WORK ITEM.
Could you please retype all of the data below exactly?

(Collected data entries)
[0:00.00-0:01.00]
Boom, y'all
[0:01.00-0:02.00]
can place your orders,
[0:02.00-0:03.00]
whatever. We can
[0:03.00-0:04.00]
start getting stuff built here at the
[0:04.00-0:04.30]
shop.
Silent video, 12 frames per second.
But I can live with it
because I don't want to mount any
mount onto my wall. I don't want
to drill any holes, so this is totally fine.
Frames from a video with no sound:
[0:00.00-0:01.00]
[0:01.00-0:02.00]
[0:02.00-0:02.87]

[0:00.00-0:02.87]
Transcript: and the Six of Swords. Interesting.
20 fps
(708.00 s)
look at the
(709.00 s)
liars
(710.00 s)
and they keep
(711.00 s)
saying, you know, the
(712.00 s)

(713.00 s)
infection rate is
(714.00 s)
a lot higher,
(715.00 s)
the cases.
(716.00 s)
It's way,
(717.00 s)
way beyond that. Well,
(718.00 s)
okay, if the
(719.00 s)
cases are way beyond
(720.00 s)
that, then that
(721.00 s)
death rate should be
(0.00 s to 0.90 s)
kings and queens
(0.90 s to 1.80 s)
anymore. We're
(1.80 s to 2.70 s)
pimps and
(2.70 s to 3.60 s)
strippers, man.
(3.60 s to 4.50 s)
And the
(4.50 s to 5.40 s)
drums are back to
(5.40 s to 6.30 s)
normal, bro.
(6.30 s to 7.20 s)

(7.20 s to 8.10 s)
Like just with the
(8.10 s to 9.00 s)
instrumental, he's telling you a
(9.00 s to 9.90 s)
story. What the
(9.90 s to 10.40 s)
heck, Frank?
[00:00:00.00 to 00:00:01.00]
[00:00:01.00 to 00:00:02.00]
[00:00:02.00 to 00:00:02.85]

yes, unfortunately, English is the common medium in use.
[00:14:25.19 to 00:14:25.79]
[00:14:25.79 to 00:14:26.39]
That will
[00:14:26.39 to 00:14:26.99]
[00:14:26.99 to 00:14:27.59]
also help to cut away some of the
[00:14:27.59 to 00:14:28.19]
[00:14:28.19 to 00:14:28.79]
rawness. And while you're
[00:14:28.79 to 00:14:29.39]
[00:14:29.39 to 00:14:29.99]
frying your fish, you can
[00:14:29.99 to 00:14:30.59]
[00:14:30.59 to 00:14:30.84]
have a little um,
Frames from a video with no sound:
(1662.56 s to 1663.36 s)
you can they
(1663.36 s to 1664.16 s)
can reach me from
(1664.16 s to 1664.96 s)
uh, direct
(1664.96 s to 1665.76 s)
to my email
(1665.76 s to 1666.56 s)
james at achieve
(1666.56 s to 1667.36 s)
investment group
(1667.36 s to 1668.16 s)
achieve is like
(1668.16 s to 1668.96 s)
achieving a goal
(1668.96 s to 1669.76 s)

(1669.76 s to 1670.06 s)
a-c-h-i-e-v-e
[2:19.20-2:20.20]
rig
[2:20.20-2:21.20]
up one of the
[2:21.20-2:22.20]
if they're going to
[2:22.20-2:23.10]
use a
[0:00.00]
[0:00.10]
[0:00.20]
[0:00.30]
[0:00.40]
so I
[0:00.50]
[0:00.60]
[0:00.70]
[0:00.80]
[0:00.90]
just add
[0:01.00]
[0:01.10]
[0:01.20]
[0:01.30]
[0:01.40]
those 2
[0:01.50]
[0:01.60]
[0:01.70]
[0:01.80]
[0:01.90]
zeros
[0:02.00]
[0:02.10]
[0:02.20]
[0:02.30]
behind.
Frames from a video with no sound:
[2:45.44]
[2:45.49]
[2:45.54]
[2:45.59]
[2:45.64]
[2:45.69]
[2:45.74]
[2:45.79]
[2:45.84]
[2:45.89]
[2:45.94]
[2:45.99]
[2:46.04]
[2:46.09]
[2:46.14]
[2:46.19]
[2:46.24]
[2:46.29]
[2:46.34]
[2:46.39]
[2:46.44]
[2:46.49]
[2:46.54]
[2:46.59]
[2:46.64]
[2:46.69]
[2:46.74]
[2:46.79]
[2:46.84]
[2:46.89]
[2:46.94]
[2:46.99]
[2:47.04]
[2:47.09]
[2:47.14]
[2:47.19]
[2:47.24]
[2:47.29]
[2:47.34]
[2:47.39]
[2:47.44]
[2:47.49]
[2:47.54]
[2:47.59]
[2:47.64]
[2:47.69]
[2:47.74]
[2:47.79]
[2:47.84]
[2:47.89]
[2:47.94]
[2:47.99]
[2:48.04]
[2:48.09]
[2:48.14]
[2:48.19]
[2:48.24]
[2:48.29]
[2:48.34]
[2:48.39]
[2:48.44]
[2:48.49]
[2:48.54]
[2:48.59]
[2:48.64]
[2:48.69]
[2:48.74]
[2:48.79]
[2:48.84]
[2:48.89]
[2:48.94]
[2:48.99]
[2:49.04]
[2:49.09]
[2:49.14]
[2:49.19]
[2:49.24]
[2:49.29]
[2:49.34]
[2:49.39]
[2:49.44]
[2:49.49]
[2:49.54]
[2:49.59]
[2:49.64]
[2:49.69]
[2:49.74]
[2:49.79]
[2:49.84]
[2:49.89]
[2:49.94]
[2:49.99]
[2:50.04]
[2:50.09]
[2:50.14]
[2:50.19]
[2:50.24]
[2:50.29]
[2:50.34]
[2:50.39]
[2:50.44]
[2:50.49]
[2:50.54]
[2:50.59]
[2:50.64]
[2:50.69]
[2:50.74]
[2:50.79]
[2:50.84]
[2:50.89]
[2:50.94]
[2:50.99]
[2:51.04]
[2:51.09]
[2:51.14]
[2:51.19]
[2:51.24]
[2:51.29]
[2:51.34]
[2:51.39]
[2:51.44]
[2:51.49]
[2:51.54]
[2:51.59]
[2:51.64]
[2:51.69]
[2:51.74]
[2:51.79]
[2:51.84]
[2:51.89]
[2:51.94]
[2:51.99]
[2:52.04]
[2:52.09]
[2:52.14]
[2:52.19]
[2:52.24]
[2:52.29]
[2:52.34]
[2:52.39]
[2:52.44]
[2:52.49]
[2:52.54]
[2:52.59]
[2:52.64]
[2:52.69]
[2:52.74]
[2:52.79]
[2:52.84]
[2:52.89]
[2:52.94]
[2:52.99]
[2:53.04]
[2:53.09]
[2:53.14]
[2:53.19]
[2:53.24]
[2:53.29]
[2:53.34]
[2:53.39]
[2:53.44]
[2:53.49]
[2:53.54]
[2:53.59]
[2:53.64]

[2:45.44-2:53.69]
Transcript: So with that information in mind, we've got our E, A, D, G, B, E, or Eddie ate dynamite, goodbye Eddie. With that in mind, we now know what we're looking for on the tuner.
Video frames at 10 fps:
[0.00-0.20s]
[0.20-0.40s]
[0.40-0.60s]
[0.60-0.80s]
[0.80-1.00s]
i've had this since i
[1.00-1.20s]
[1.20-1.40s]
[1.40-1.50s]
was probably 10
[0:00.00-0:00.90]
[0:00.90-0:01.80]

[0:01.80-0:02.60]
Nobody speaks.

RESPONSE.
[0:00.00-0:01.00]
Boom, y'all
[0:01.00-0:02.00]
can place your orders,
[0:02.00-0:03.00]
whatever. We can
[0:03.00-0:04.00]
start getting stuff built here at the
[0:04.00-0:04.30]
shop.
Silent video, 12 frames per second.
But I can live with it
because I don't want to mount any
mount onto my wall. I don't want
to drill any holes, so this is totally fine.
Frames from a video with no sound:
[0:00.00-0:01.00]
[0:01.00-0:02.00]
[0:02.00-0:02.87]

[0:00.00-0:02.87]
Transcript: and the Six of Swords. Interesting.
20 fps
(708.00 s)
look at the
(709.00 s)
liars
(710.00 s)
and they keep
(711.00 s)
saying, you know, the
(712.00 s)

(713.00 s)
infection rate is
(714.00 s)
a lot higher,
(715.00 s)
the cases.
(716.00 s)
It's way,
(717.00 s)
way beyond that. Well,
(718.00 s)
okay, if the
(719.00 s)
cases are way beyond
(720.00 s)
that, then that
(721.00 s)
death rate should be
(0.00 s to 0.90 s)
kings and queens
(0.90 s to 1.80 s)
anymore. We're
(1.80 s to 2.70 s)
pimps and
(2.70 s to 3.60 s)
strippers, man.
(3.60 s to 4.50 s)
And the
(4.50 s to 5.40 s)
drums are back to
(5.40 s to 6.30 s)
normal, bro.
(6.30 s to 7.20 s)

(7.20 s to 8.10 s)
Like just with the
(8.10 s to 9.00 s)
instrumental, he's telling you a
(9.00 s to 9.90 s)
story. What the
(9.90 s to 10.40 s)
heck, Frank?
[00:00:00.00 to 00:00:01.00]
[00:00:01.00 to 00:00:02.00]
[00:00:02.00 to 00:00:02.85]

yes, unfortunately, English is the common medium in use.
[00:14:25.19 to 00:14:25.79]
[00:14:25.79 to 00:14:26.39]
That will
[00:14:26.39 to 00:14:26.99]
[00:14:26.99 to 00:14:27.59]
also help to cut away some of the
[00:14:27.59 to 00:14:28.19]
[00:14:28.19 to 00:14:28.79]
rawness. And while you're
[00:14:28.79 to 00:14:29.39]
[00:14:29.39 to 00:14:29.99]
frying your fish, you can
[00:14:29.99 to 00:14:30.59]
[00:14:30.59 to 00:14:30.84]
have a little um,
Frames from a video with no sound:
(1662.56 s to 1663.36 s)
you can they
(1663.36 s to 1664.16 s)
can reach me from
(1664.16 s to 1664.96 s)
uh, direct
(1664.96 s to 1665.76 s)
to my email
(1665.76 s to 1666.56 s)
james at achieve
(1666.56 s to 1667.36 s)
investment group
(1667.36 s to 1668.16 s)
achieve is like
(1668.16 s to 1668.96 s)
achieving a goal
(1668.96 s to 1669.76 s)

(1669.76 s to 1670.06 s)
a-c-h-i-e-v-e
[2:19.20-2:20.20]
rig
[2:20.20-2:21.20]
up one of the
[2:21.20-2:22.20]
if they're going to
[2:22.20-2:23.10]
use a
[0:00.00]
[0:00.10]
[0:00.20]
[0:00.30]
[0:00.40]
so I
[0:00.50]
[0:00.60]
[0:00.70]
[0:00.80]
[0:00.90]
just add
[0:01.00]
[0:01.10]
[0:01.20]
[0:01.30]
[0:01.40]
those 2
[0:01.50]
[0:01.60]
[0:01.70]
[0:01.80]
[0:01.90]
zeros
[0:02.00]
[0:02.10]
[0:02.20]
[0:02.30]
behind.
Frames from a video with no sound:
[2:45.44]
[2:45.49]
[2:45.54]
[2:45.59]
[2:45.64]
[2:45.69]
[2:45.74]
[2:45.79]
[2:45.84]
[2:45.89]
[2:45.94]
[2:45.99]
[2:46.04]
[2:46.09]
[2:46.14]
[2:46.19]
[2:46.24]
[2:46.29]
[2:46.34]
[2:46.39]
[2:46.44]
[2:46.49]
[2:46.54]
[2:46.59]
[2:46.64]
[2:46.69]
[2:46.74]
[2:46.79]
[2:46.84]
[2:46.89]
[2:46.94]
[2:46.99]
[2:47.04]
[2:47.09]
[2:47.14]
[2:47.19]
[2:47.24]
[2:47.29]
[2:47.34]
[2:47.39]
[2:47.44]
[2:47.49]
[2:47.54]
[2:47.59]
[2:47.64]
[2:47.69]
[2:47.74]
[2:47.79]
[2:47.84]
[2:47.89]
[2:47.94]
[2:47.99]
[2:48.04]
[2:48.09]
[2:48.14]
[2:48.19]
[2:48.24]
[2:48.29]
[2:48.34]
[2:48.39]
[2:48.44]
[2:48.49]
[2:48.54]
[2:48.59]
[2:48.64]
[2:48.69]
[2:48.74]
[2:48.79]
[2:48.84]
[2:48.89]
[2:48.94]
[2:48.99]
[2:49.04]
[2:49.09]
[2:49.14]
[2:49.19]
[2:49.24]
[2:49.29]
[2:49.34]
[2:49.39]
[2:49.44]
[2:49.49]
[2:49.54]
[2:49.59]
[2:49.64]
[2:49.69]
[2:49.74]
[2:49.79]
[2:49.84]
[2:49.89]
[2:49.94]
[2:49.99]
[2:50.04]
[2:50.09]
[2:50.14]
[2:50.19]
[2:50.24]
[2:50.29]
[2:50.34]
[2:50.39]
[2:50.44]
[2:50.49]
[2:50.54]
[2:50.59]
[2:50.64]
[2:50.69]
[2:50.74]
[2:50.79]
[2:50.84]
[2:50.89]
[2:50.94]
[2:50.99]
[2:51.04]
[2:51.09]
[2:51.14]
[2:51.19]
[2:51.24]
[2:51.29]
[2:51.34]
[2:51.39]
[2:51.44]
[2:51.49]
[2:51.54]
[2:51.59]
[2:51.64]
[2:51.69]
[2:51.74]
[2:51.79]
[2:51.84]
[2:51.89]
[2:51.94]
[2:51.99]
[2:52.04]
[2:52.09]
[2:52.14]
[2:52.19]
[2:52.24]
[2:52.29]
[2:52.34]
[2:52.39]
[2:52.44]
[2:52.49]
[2:52.54]
[2:52.59]
[2:52.64]
[2:52.69]
[2:52.74]
[2:52.79]
[2:52.84]
[2:52.89]
[2:52.94]
[2:52.99]
[2:53.04]
[2:53.09]
[2:53.14]
[2:53.19]
[2:53.24]
[2:53.29]
[2:53.34]
[2:53.39]
[2:53.44]
[2:53.49]
[2:53.54]
[2:53.59]
[2:53.64]

[2:45.44-2:53.69]
Transcript: So with that information in mind, we've got our E, A, D, G, B, E, or Eddie ate dynamite, goodbye Eddie. With that in mind, we now know what we're looking for on the tuner.
Video frames at 10 fps:
[0.00-0.20s]
[0.20-0.40s]
[0.40-0.60s]
[0.60-0.80s]
[0.80-1.00s]
i've had this since i
[1.00-1.20s]
[1.20-1.40s]
[1.40-1.50s]
was probably 10
[0:00.00-0:00.90]
[0:00.90-0:01.80]

[0:01.80-0:02.60]
Nobody speaks.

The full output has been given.